Metadata-Version: 2.1
Name: d2dmoe
Version: 0.0.1
Summary: Package for efficient inference of Transformer models with D2DMoE
Author-email: Mikołaj Piórczyński <m.piorczynski13@gmail.com>
Project-URL: Homepage, https://github.com/mpiorczynski/d2dmoe
Classifier: Programming Language :: Python :: 3
Classifier: License :: OSI Approved :: MIT License
Classifier: Operating System :: OS Independent
Requires-Python: >=3.8
Description-Content-Type: text/markdown
License-File: LICENSE
Requires-Dist: torch>=2.0

# d2dmoe
`d2dmoe` is a Python package implementing Dense To Dynamic-k Mixture-of-Experts (D2DMoE), a simple and practical method that reduces the computational costs of Transformer models during the inference by converting standard pretrained model checkpoint into its MoE version.
D2DMoE is based on the MoEfication[1], also implemented in `d2dmoe`, but brings several improvements to this method.
`d2dmoe` is built on top of PyTorch and benefits from the user-friendly Hugging Face Transformers API.

## Installation
`d2dmoe` can be installed via PyPI by simply executing the following statement:
```
pip install d2dmoe
```

If you'd like to use provided training and inference scripts or play with the examples, you must install the library from source. Clone this repository and install `d2dmoe` with the following commands:
```
git clone https://github.com/mpiorczynski/d2dmoe.git
cd d2dmoe
pip install -e .
```

## Usage
To perform sparsity enforcement you need to execute:
```
# create D2DMoE for the task of sequence classification from the BERT-base checkpoint
from transformers import BertForSequenceClassification
from d2dmoe.train import SparsityEnforecementTrainer

bert = BertForSequenceClassification.from_pretrained(
    model_name_or_path="mpiorczynski/relu-bert-base-uncased",
  	...
)

sparsity_trainer = SparsityEnforecementTrainer(
    model=bert,
    args=training_args,
    output_dir='checkpoints/sparsified_bert_base',
    sparsity_enforcement_weight=1e-3,
    ...
)
sparsity_trainer.train()
sparsity_trainer.save_model()
```
To convert sparsified model into its MoE version you need to execute:
```
from d2dmoe.models import MoEBertConfig, D2DMoEBertForSequenceClassification
from d2dmoe.train import D2DMoERoutersTrainer

config = MoEBertConfig.from_pretrained(
    'checkpoints/sparsified_bert_base',
    num_experts=128,
    expert_split=True,
    ...
)
d2dmoe = D2DMoEBertForSequenceClassification.from_pretrained(
    model_name_or_path='checkpoints/sparsified_bert_base',
    config=config,
    ...
)

routers_trainer = D2DMoERoutersTrainer(
    model=d2dmoe,
    output_dir='checkpoints/d2dmoe_bert_base',
    num_train_epochs=10,
    learning_rate=0.001,
    per_device_train_batch_size=64,
    tau_to_eval=[0.1, 0.2, 0.3, 0.4, 0.5, 0.6, 0.7, 0.8, 0.9, 0.95, 1.0],
  	...
)
routers_trainer.train()
routers_trainer.save_model()
```

For complete examples of usage see `examples` directory.


## Supported models

As D2DMoE relies on the activation sparsity phenomenon exhibited in ReLU-based Transformer models, we have provided pretrained models with the ReLU activation function.
We derived checkpoints listed below by replacing the GELU with ReLU activation function and continuing pretraining through several iterations to adapt them to the change of the activation function.
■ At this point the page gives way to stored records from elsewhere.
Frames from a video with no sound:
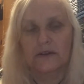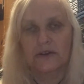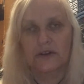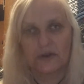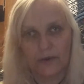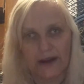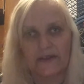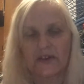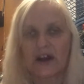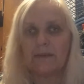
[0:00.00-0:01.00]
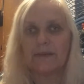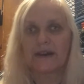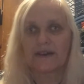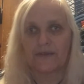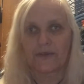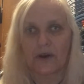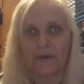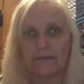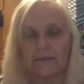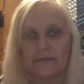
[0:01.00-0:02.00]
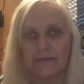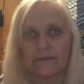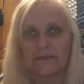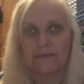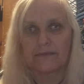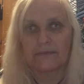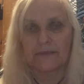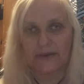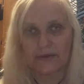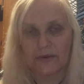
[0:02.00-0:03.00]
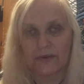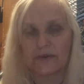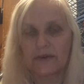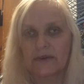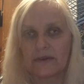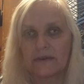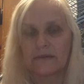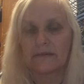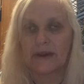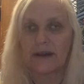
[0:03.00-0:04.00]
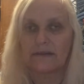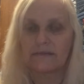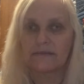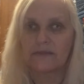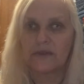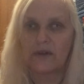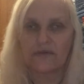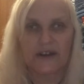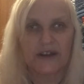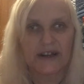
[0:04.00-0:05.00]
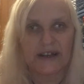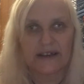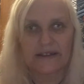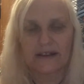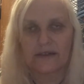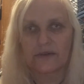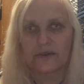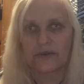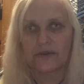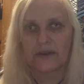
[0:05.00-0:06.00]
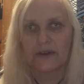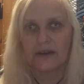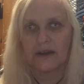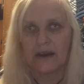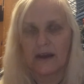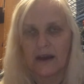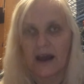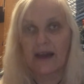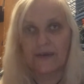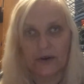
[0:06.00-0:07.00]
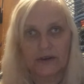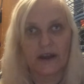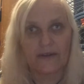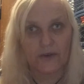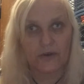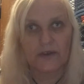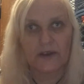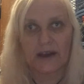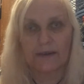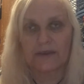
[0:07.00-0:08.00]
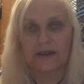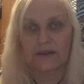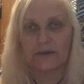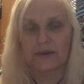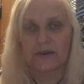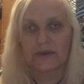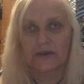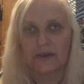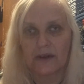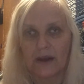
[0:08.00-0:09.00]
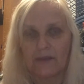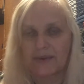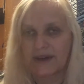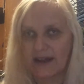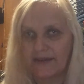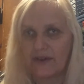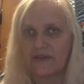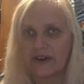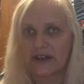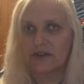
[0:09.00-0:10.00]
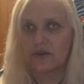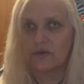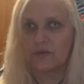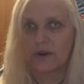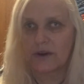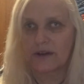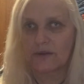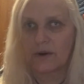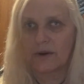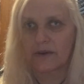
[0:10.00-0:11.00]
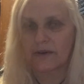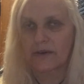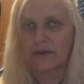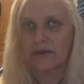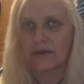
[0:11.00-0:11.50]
Do you know where it's coming from, Miss Rose? Well, not really, said the Rose. I've heard it a few times in the woods, but never really known what it was.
| Model     | URL                                                           |
|-----------|---------------------------------------------------------------|
| ViT-B     | [mpiorczynski/relu-vit-base-patch16-224](https://huggingface.co/mpiorczynski/relu-vit-base-patch16-224) |
| BERT-base | [mpiorczynski/relu-bert-base-uncased](https://huggingface.co/mpiorczynski/relu-bert-base-uncased)    |

## Dev
You need to have Python 3.10 and pip.
To install dependencies you need to execute:
```
make install-dependencies
```
To format and check code with linter run:
```
make prepare-code
```
Run tests using following:
```
make test
```
To build the package and upload it to the Python Package Index (PyPI) run:
```
make build-release:
```

## References
[1] Zhang, Zhengyan, et al. "Moefication: Transformer feed-forward layers are mixtures of experts." arXiv preprint arXiv:2110.01786 (2021). \
[2] Piórczyński, Mikołaj, et al. "Exploiting Transformer Activation Sparsity with Dynamic Inference." arXiv preprint arXiv:2310.04361 (2023).